WASHINGTON, D.C. 20549

 

FORM 8-K

 

CURRENT REPORT
PURSUANT TO SECTION 13 OR 15(d) OF
THE SECURITIES EXCHANGE ACT OF 1934

February 23, 2022

Date of Report (Date of earliest event reported)

 

PLYMOUTH INDUSTRIAL REIT, INC.

(Exact Name of Registrant as Specified in Its Charter)

 
maryland   001-38106   27-5466153
(State or Other Jurisdiction
of Incorporation)
  (Commission
File Number)
  (IRS Employer
Identification No.)

 

20 Custom Street, 11th Floor

Boston, MA 02110

(Address of Principal Executive Offices) (Zip Code)

(617) 340-3814

(Registrant’s Telephone Number, Including Area Code)

 

Check the appropriate box below if the Form 8-K filing is intended to simultaneously satisfy the filing obligation of the registrant under any of the following provisions (see General Instruction A.2. below):

 

Written communications pursuant to Rule 425 under the Securities Act (17 CFR 230.425)

 

Soliciting material pursuant to Rule 14a-12 under the Exchange Act (17 CFR 240.14a-12)

 

Pre-commencement communications pursuant to Rule 14d-2(b) under the Exchange Act (17 CFR 240.14d-2(b))

 

Pre-commencement communications pursuant to Rule 13e-4(c) under the Exchange Act (17 CFR 240.13e-4(c))

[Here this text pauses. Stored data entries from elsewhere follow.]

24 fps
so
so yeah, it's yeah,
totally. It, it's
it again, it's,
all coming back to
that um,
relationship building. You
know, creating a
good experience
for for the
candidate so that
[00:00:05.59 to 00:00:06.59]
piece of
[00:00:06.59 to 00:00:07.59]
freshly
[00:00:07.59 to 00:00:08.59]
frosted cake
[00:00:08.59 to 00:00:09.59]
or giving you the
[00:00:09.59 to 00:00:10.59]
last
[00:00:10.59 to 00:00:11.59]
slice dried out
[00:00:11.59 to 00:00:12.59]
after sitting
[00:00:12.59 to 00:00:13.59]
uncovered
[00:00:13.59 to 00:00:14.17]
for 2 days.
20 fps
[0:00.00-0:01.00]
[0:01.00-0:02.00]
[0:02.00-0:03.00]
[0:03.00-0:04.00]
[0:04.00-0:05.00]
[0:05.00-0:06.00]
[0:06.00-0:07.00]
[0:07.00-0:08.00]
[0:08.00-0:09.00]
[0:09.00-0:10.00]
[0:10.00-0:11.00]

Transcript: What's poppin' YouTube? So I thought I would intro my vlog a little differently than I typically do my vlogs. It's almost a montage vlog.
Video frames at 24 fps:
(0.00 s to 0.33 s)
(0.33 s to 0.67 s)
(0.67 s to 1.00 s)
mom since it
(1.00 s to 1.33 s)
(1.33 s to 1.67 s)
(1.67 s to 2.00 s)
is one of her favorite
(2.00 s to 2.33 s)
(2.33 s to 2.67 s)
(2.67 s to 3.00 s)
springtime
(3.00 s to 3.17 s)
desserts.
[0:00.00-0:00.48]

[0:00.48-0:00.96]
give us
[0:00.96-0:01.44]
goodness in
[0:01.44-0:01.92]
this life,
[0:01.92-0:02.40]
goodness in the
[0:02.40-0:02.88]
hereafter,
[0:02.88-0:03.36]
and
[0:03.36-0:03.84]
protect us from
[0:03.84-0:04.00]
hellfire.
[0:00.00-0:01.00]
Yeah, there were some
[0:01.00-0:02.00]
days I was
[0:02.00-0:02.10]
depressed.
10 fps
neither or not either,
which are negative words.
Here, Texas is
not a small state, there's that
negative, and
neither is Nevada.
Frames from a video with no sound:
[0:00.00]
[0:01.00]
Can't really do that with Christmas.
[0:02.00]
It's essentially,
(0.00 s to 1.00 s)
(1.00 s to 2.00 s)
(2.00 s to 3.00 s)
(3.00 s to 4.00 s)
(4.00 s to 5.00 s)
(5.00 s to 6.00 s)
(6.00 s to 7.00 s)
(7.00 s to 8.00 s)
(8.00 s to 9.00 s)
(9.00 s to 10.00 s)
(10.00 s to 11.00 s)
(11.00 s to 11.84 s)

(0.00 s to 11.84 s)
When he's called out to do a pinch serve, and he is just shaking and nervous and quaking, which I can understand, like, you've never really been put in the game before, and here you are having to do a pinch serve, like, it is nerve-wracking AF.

Indicate by check mark whether the registrant is an emerging growth company as defined in as defined in Rule 405 of the Securities Act of 1933 (§230.405 of this chapter) or Rule 12b-2 of the Securities Exchange Act of 1934 (§240.12b-2 of this chapter).

Emerging growth company   

If an emerging growth company, indicate by check mark if the registrant has elected not to use the extended transition period for complying with any new or revised financial accounting standards provided pursuant to Section 13(a) of the Exchange Act.   

Securities registered pursuant to Section 12(b) of the Act:
 
Title of Each Class Trading Symbol Name of Each Exchange on Which Registered
Common Stock, par value $0.01 per share PLYM New York Stock Exchange
7.50% Series A Cumulative Redeemable Preferred Stock, par value $0.01 per share PLYM-PrA NYSE American

 

 

Item 5.02 Departure of Directors or Certain Officers; Election of Directors; Appointment of Certain Officers; Compensatory Arrangements of Certain Officers.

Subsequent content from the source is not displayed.